Frédéric Tcheng is a French film director, screenwriter, and cinematographer. He is best known for his documentaries Dior and I, Halston, and Invisible Beauty.

Life and career 
Tcheng was born and raised in Lyon, France. After studying engineering in Paris, he moved to New York City where he obtained a Masters of Fine Arts from Columbia University's film school in 2007. His first foray into documentary was the 2008 documentary Valentino: The Last Emperor, which he co-produced and co-edited. In 2011, he was the writer and co-director of Diana Vreeland: The Eye Has to Travel, which premiered at the Venice International Film Festival.

Tcheng’s solo directorial debut, Dior and I, premiered at the 2014 Tribeca Film Festival.
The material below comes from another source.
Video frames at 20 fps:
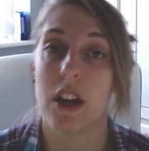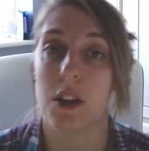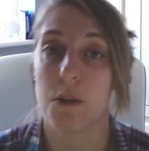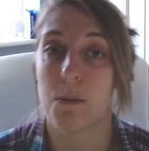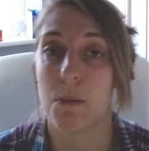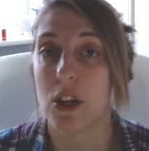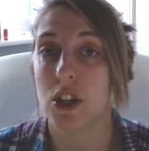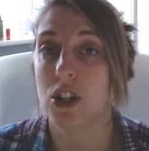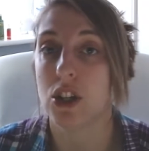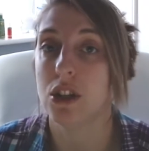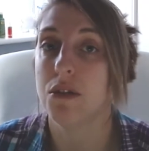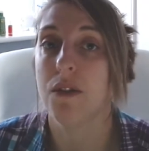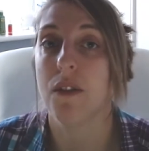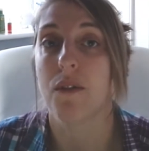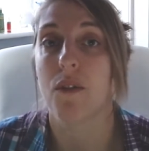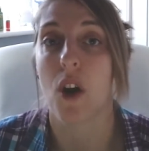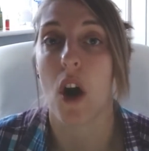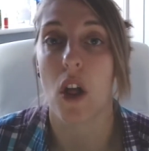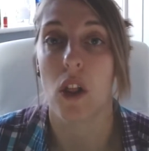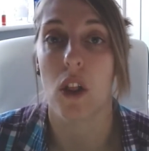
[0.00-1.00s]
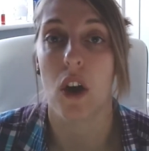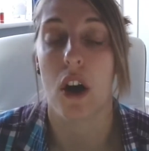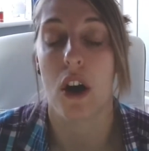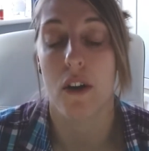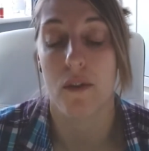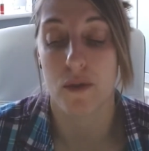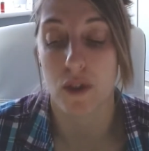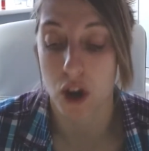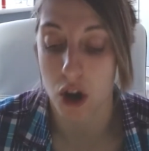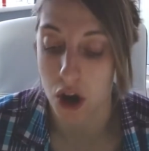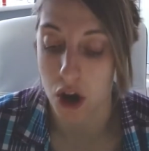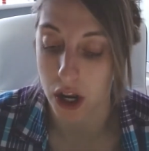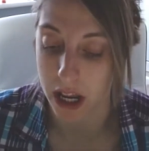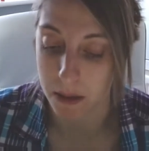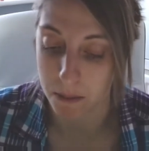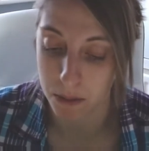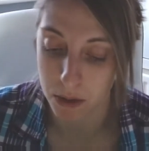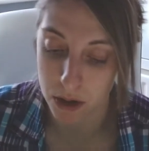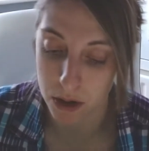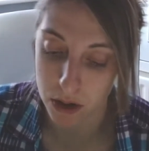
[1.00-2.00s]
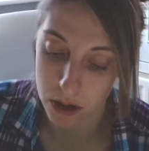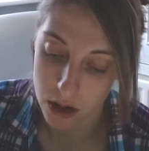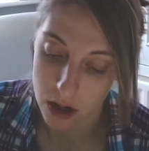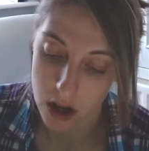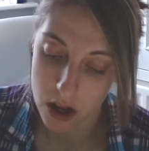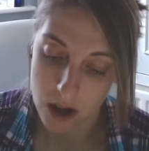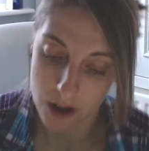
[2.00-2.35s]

especially if you've got a lot of turnips.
The acclaimed documentary focuses on Raf Simons’ first haute couture collection for Dior. In 2019, he directed the documentary Halston for CNN Films and Amazon. The film reframes the story of the American designer Halston as a business thriller and premiered at Sundance Film Festival. Tcheng’s latest film, Invisible Beauty, about model and activist Bethann Hardison, premiered at the 2023 Sundance Film Festival. 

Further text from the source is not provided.